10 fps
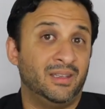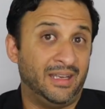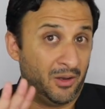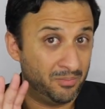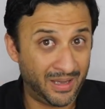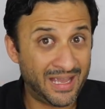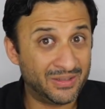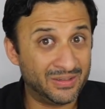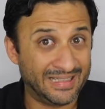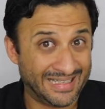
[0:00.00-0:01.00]
Now,
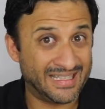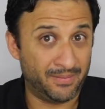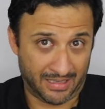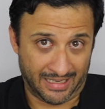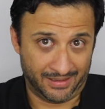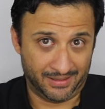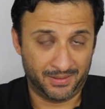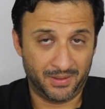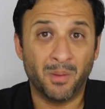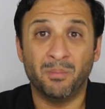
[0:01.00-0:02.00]
Bale is the man.
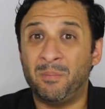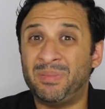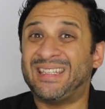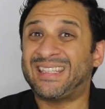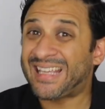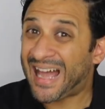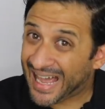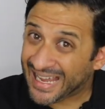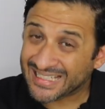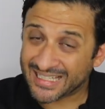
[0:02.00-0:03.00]
But
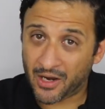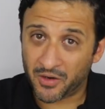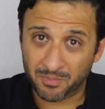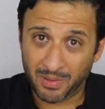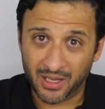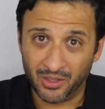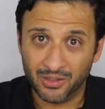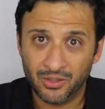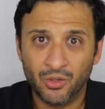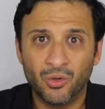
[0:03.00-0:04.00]
besides Gareth
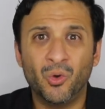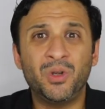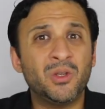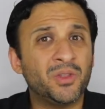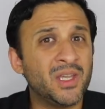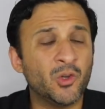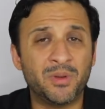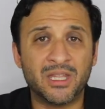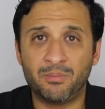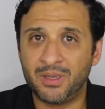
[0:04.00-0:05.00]
Bale, who do you think will
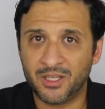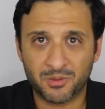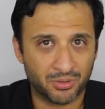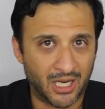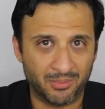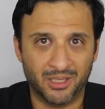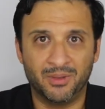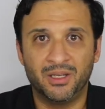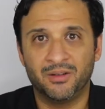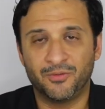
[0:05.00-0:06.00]
be the biggest problem
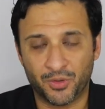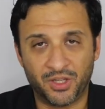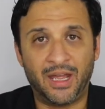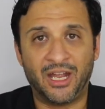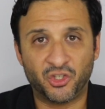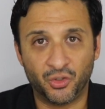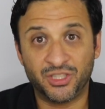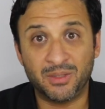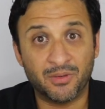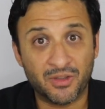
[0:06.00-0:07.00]
for the national
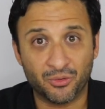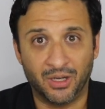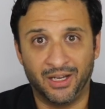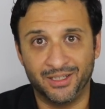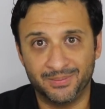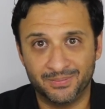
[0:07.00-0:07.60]
team of Iran?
....
### Problem requirements
Write out each entry above once more, exactly as written, and drop the pictures.

### Reply
10 fps
[0:00.00-0:01.00]
Now,
[0:01.00-0:02.00]
Bale is the man.
[0:02.00-0:03.00]
But
[0:03.00-0:04.00]
besides Gareth
[0:04.00-0:05.00]
Bale, who do you think will
[0:05.00-0:06.00]
be the biggest problem
[0:06.00-0:07.00]
for the national
[0:07.00-0:07.60]
team of Iran?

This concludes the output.